Alice in Wonderland also symbolizes Kate’s transition from the comfortable illusions of childhood into the confusing realities of the adult world. When she receives her rejection letter from MIT, she wishes she could shrink like Alice and hide in her locker. In this, Kate reveals how little she understands about Alice’s transformation. All the physical changes that Alice undergoes in Wonderland symbolize her transition into adulthood. In the fairy tale, Alice learns to navigate the absurdity of the world and the absence of any kind of logic or cause-and-effect. This is the lesson that Kate will learn in her own way.

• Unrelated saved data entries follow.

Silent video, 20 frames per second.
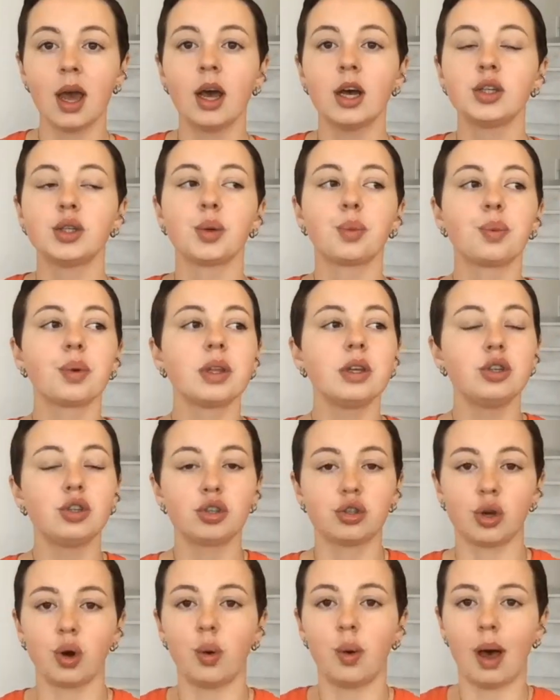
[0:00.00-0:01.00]
to really
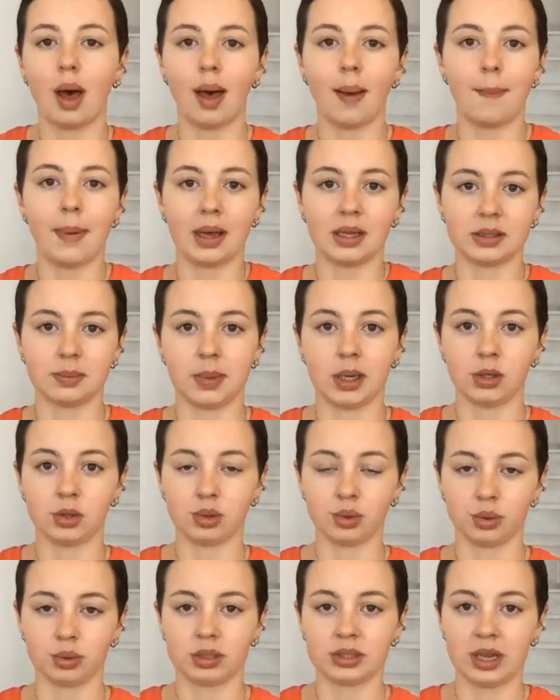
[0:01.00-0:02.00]
show up as my
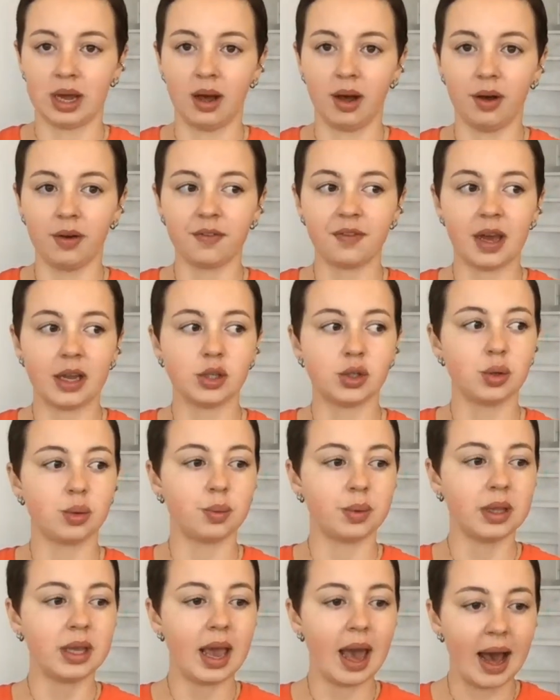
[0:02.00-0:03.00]
true self and to
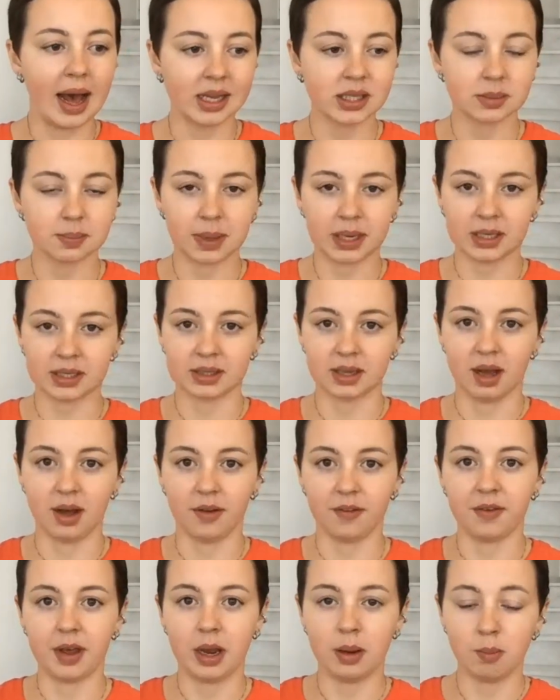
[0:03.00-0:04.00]
really ask
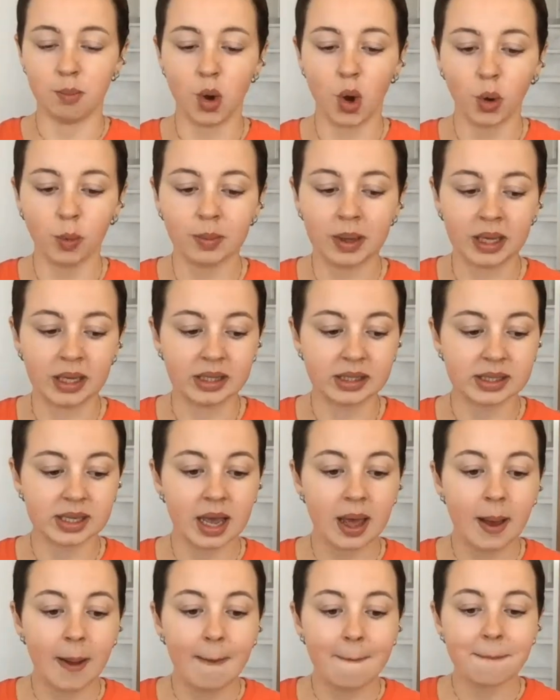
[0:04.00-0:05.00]
myself in moments,
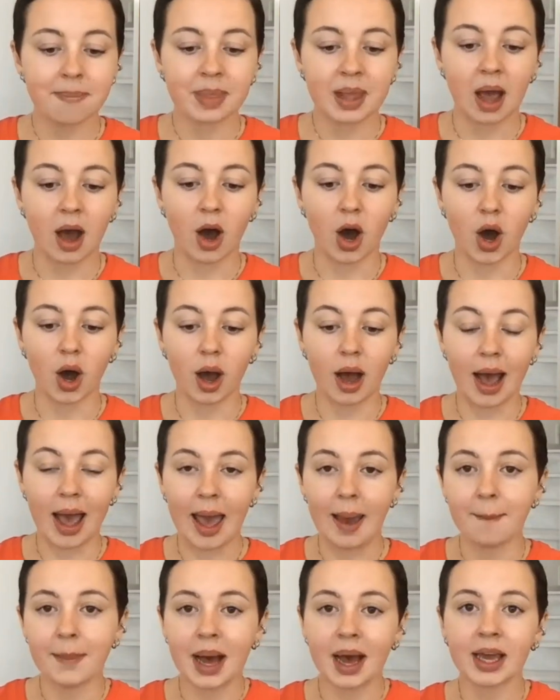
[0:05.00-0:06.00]

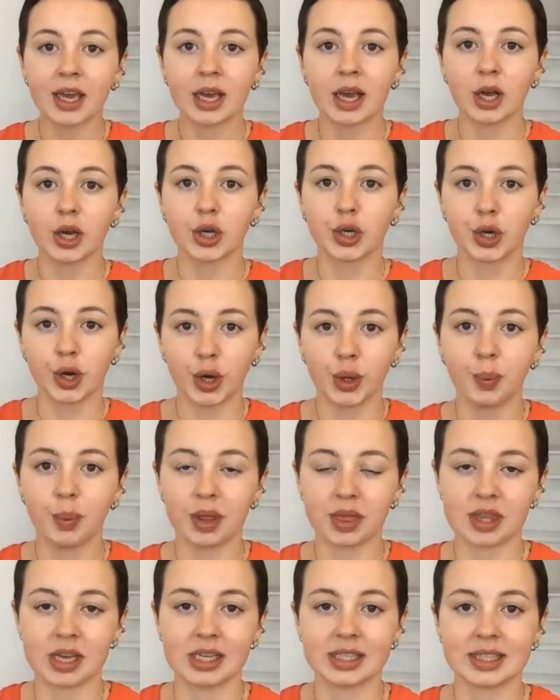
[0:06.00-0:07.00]
am I good with
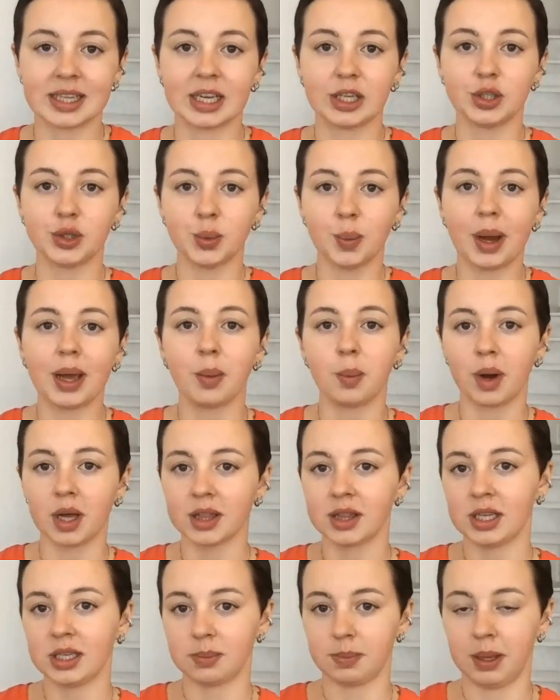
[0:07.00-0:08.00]
this? Like, do I want
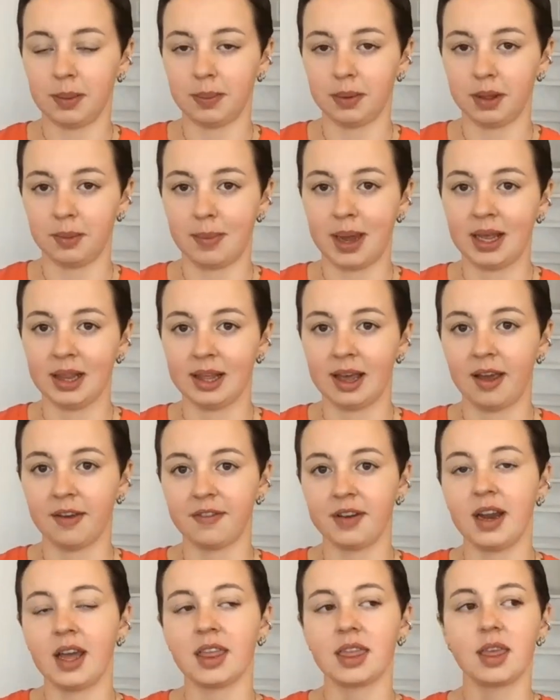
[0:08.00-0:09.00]
these people in my life?
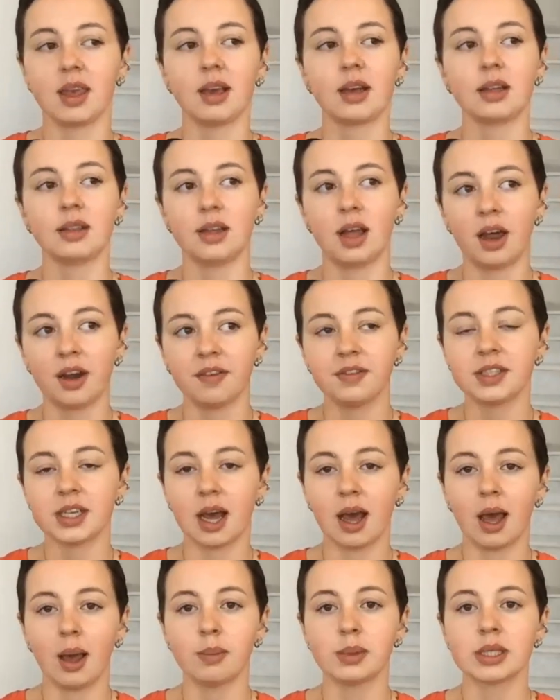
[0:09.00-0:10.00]
And I think a lot of
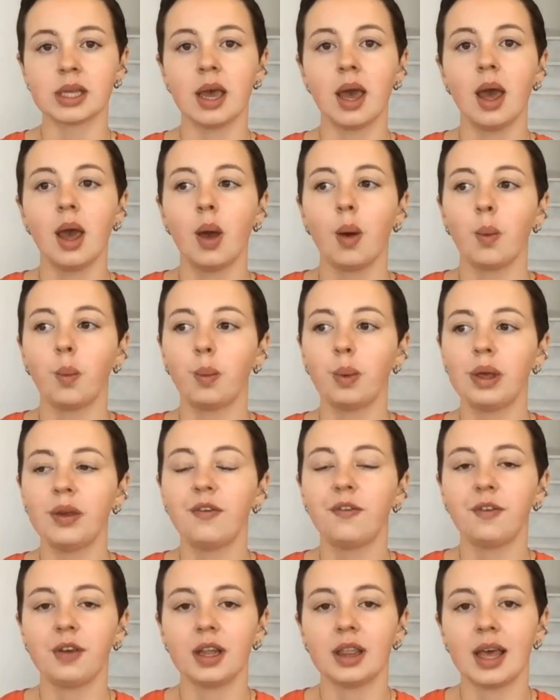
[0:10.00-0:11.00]
times we
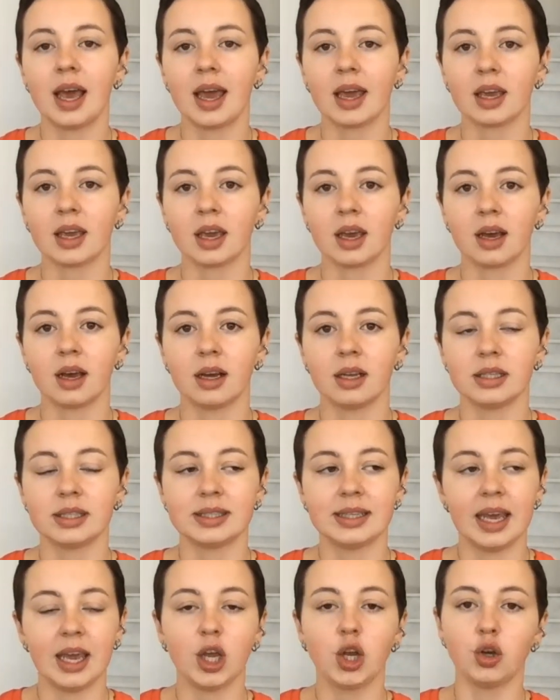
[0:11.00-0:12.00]
feel like
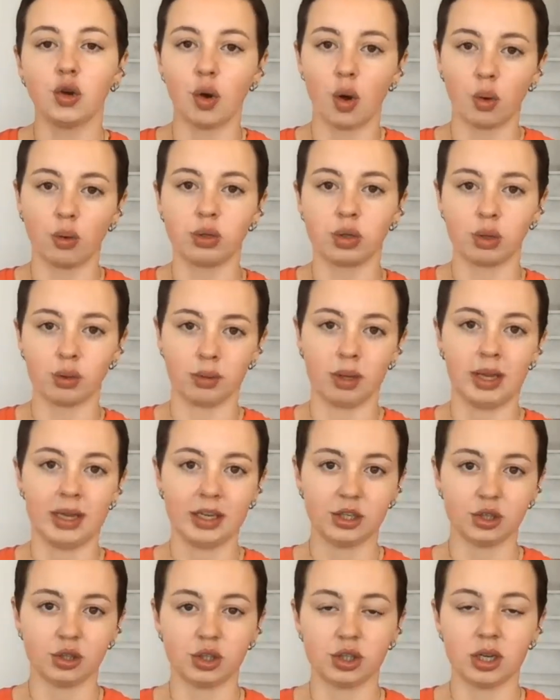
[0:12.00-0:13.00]
saying no to
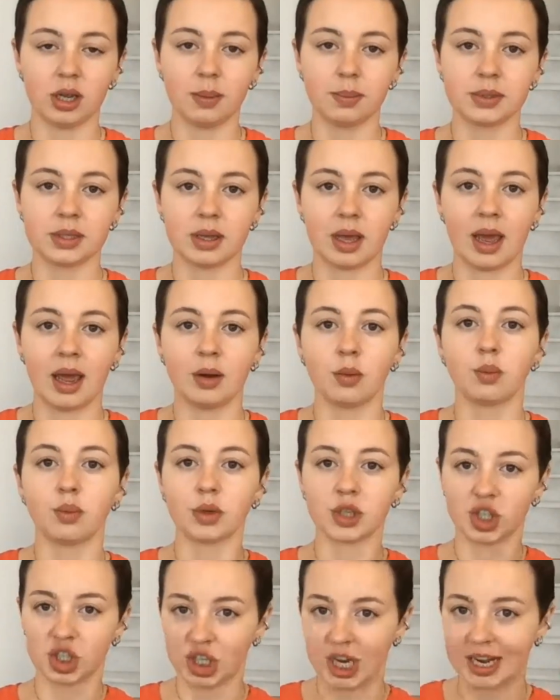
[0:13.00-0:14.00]
relationships and
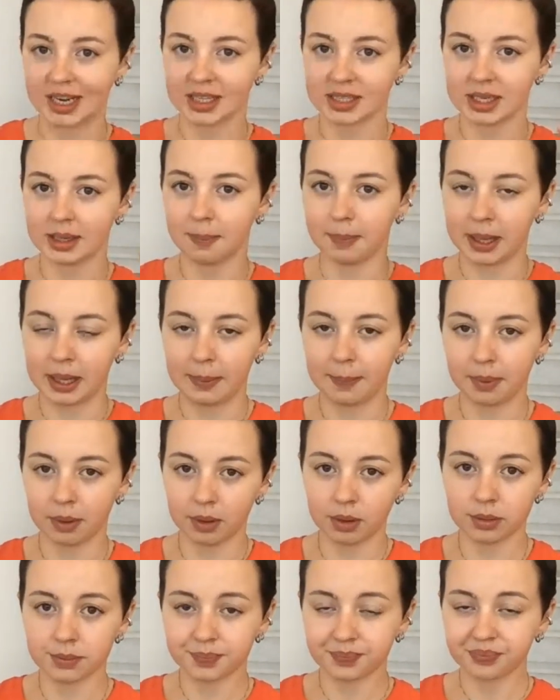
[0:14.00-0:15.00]
rejecting
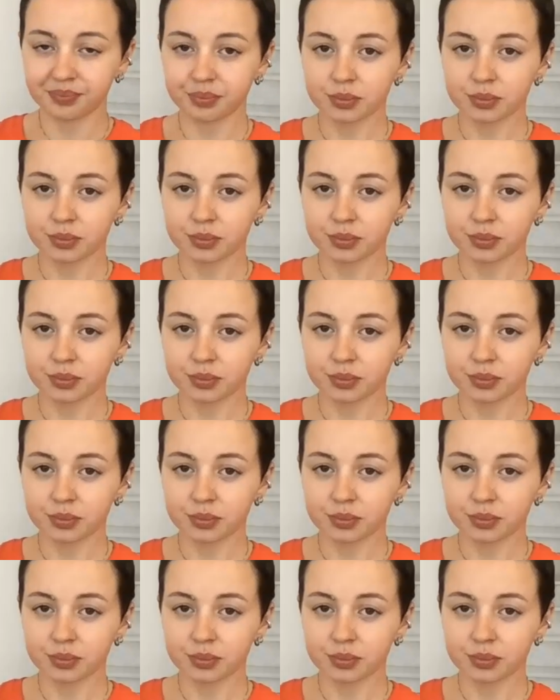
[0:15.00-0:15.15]
people,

Kate thinks about Alice’s predicament. After following the White Rabbit down the rabbit hole and struggling to adjust to every new and crazy reality, Alice “winds up a stranger in a strange land” (67). The film foreshadows Kate’s rejection from MIT. When Kate’s father appears at the classroom door with the letter, Kate, reeling from the news, feels as if she is tumbling: “Kate in Wonderland, off with her head” (73). She hopes, in vain, that the real letter, the acceptance letter, will somehow magically materialize like the Cheshire Cat. But Kate is through the looking glass; everything she assumed to be reality is no longer viable, and there is no Disney magic to fix it. 

Math

Kate excels in math. In the aftermath of her MIT rejection, she heads to calculus, certain that it can “save her” (80). She knows that in mathematics she can find solutions: “Give me integrals, give me functions, derivatives, domains, and ranges” (80). Her dislike of English indicates her discomfort with the complexities of behavior, the need to consider rather than solve the world.

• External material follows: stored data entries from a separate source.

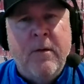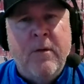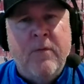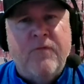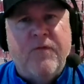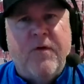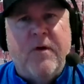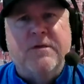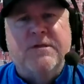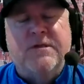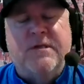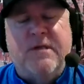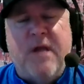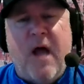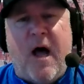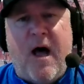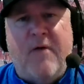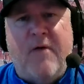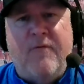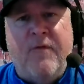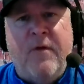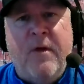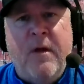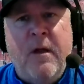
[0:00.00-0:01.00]
First
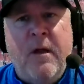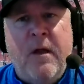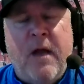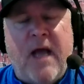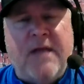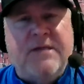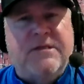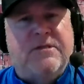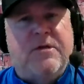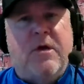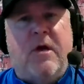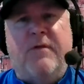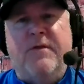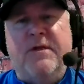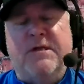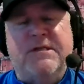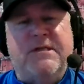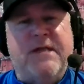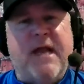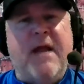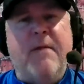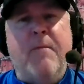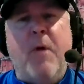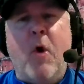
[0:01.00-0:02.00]
off, I saw the
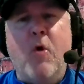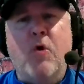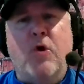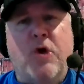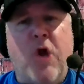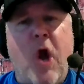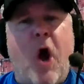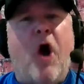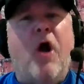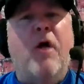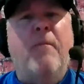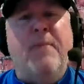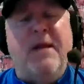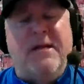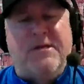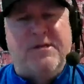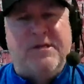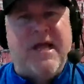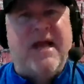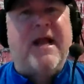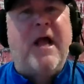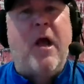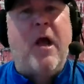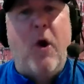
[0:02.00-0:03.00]
same old
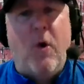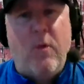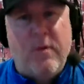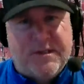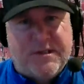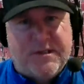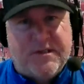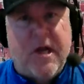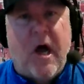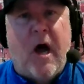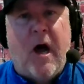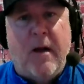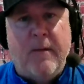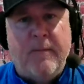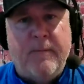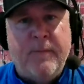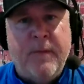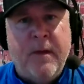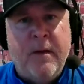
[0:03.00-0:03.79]
garbage that I always saw.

Math is different: “Math reminds me of pebbles, a whole beach of smooth, wet pebbles that you can pick up, turn over, taste, set down. They can be stacked, subtracted, divided, they can be arranged in patterns” (80). Math, with its logic, reassures Kate: “As I do math, my blood pressure returns to normal. My stomach stops pumping sulfuric acid. My neck unspazzes” (80). While many students would find the rigors of mathematics stressful, their unshakable certainty is Kate’s refuge.

Kate struggles to restructure her MIT fiasco through a solvable math problem: “I need to break down my real-life limit problem into its component parts; analyze it; turn it over, taste it; look for pattern, the form, the meaning” (81). It seems simple. She writes it in her notebook. “Goal—get into MIT. Obstacle—they don’t want me. Solution—x” (81). Since middle school, Kate has solved for x, thriving in the artificial problem/solution formula. But suddenly, her solutions fail her. Logic deteriorates into irrationality as her solutions—contacting MIT grads to endorse her application, using her mother’s death to create sympathy with the admissions office, pledging the school her first million dollars, and discovering a new element that she will name “massachusettsinstituteoftechnologium” (81)— become increasingly absurd. Finally, Kate learns to accept that life is not a math problem. This insight is crucial to her coming of age.